** THE DATA follows **

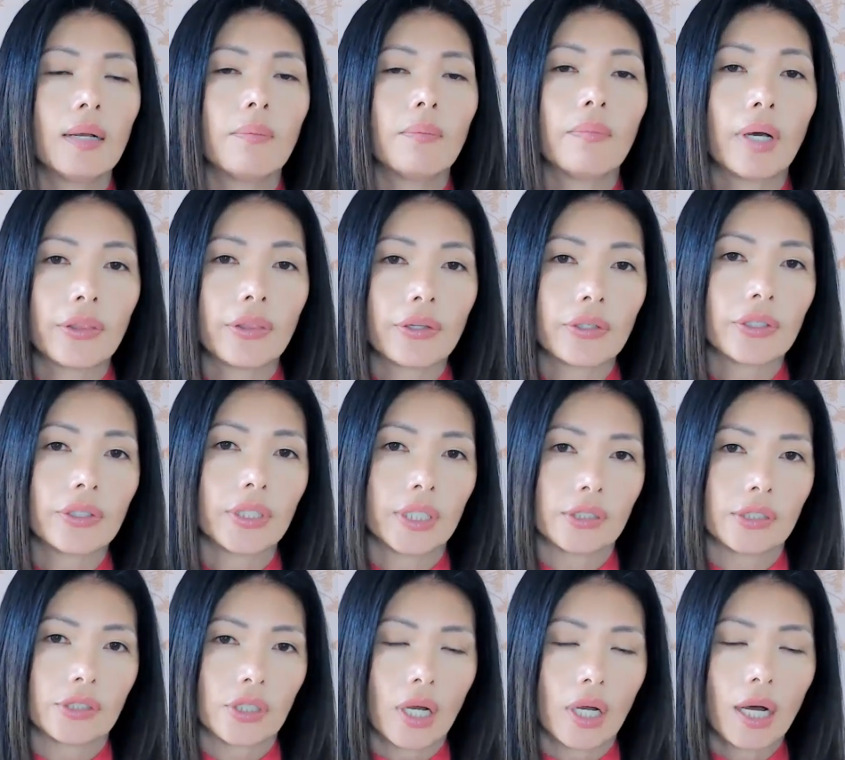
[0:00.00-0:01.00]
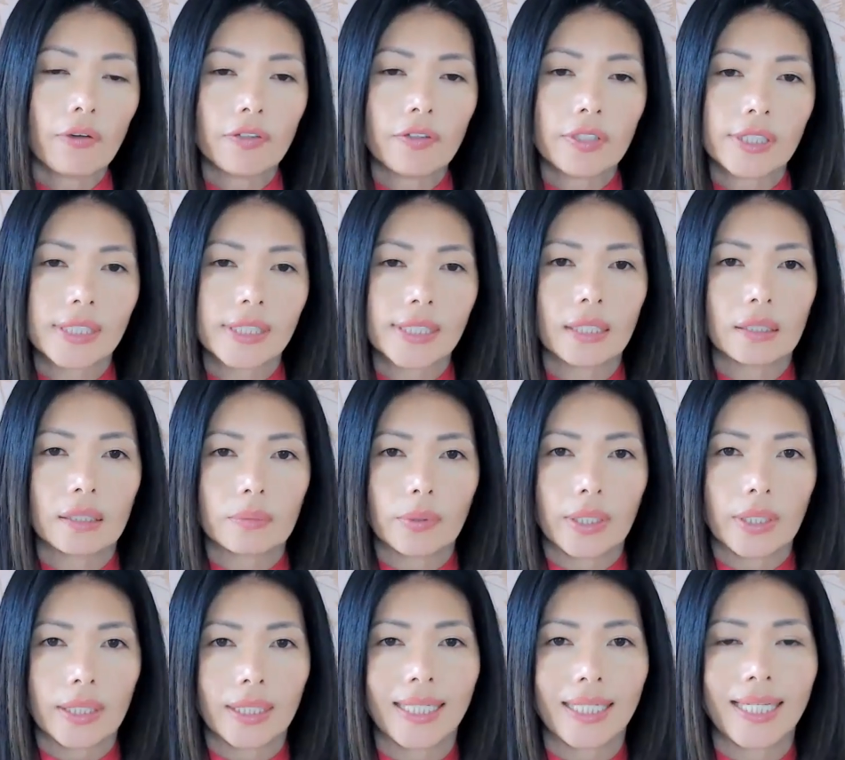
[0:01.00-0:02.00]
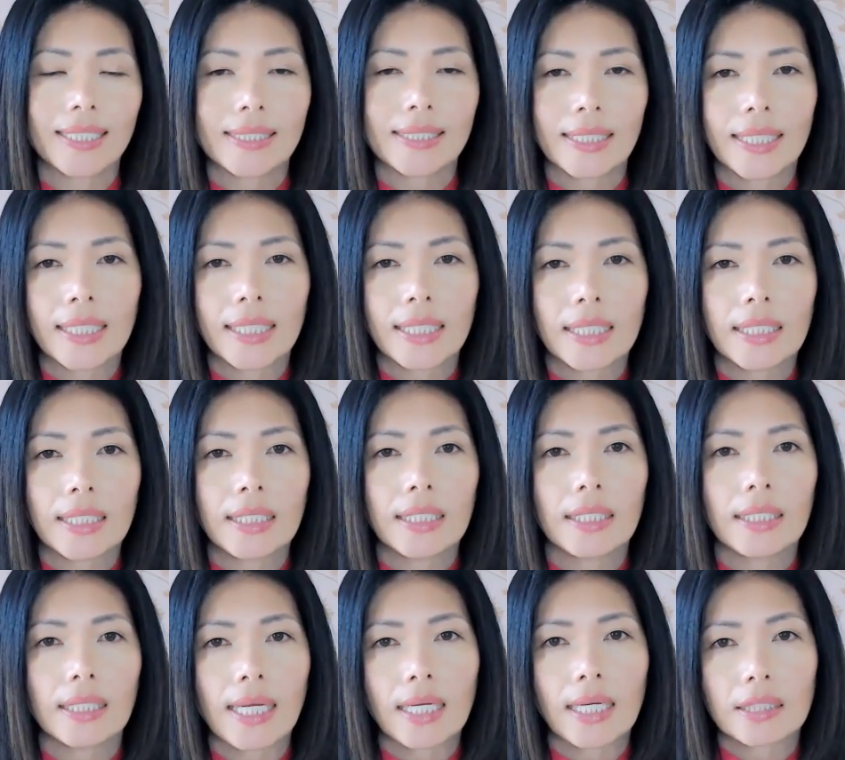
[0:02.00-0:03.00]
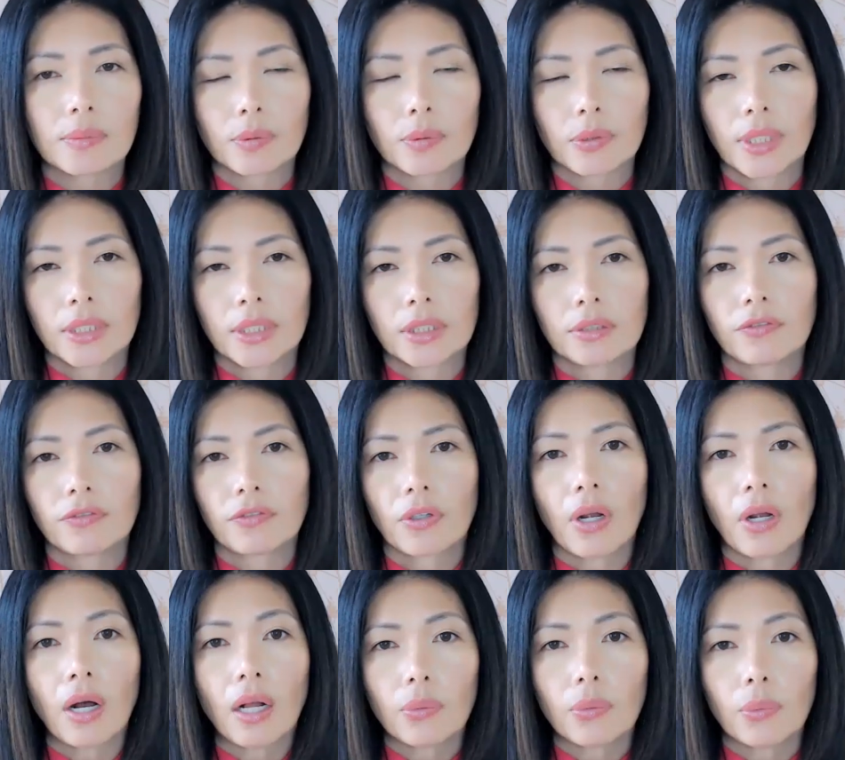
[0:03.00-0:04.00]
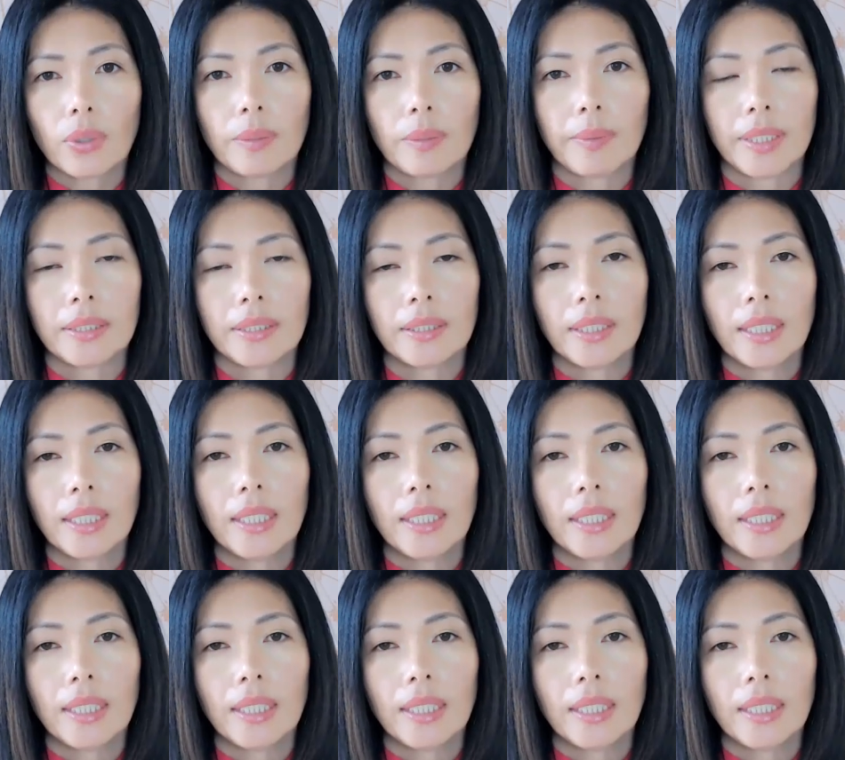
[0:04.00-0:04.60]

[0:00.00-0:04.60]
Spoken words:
motherhood is often celebrated as a key aspiration for all women,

** End of THE DATA **

§ **EXERCISE GOAL**: Print each record exactly as it stands, omitting the pictures.

§ **TASK RESULT**:
[0:00.00-0:01.00]
[0:01.00-0:02.00]
[0:02.00-0:03.00]
[0:03.00-0:04.00]
[0:04.00-0:04.60]

[0:00.00-0:04.60]
Spoken words:
motherhood is often celebrated as a key aspiration for all women,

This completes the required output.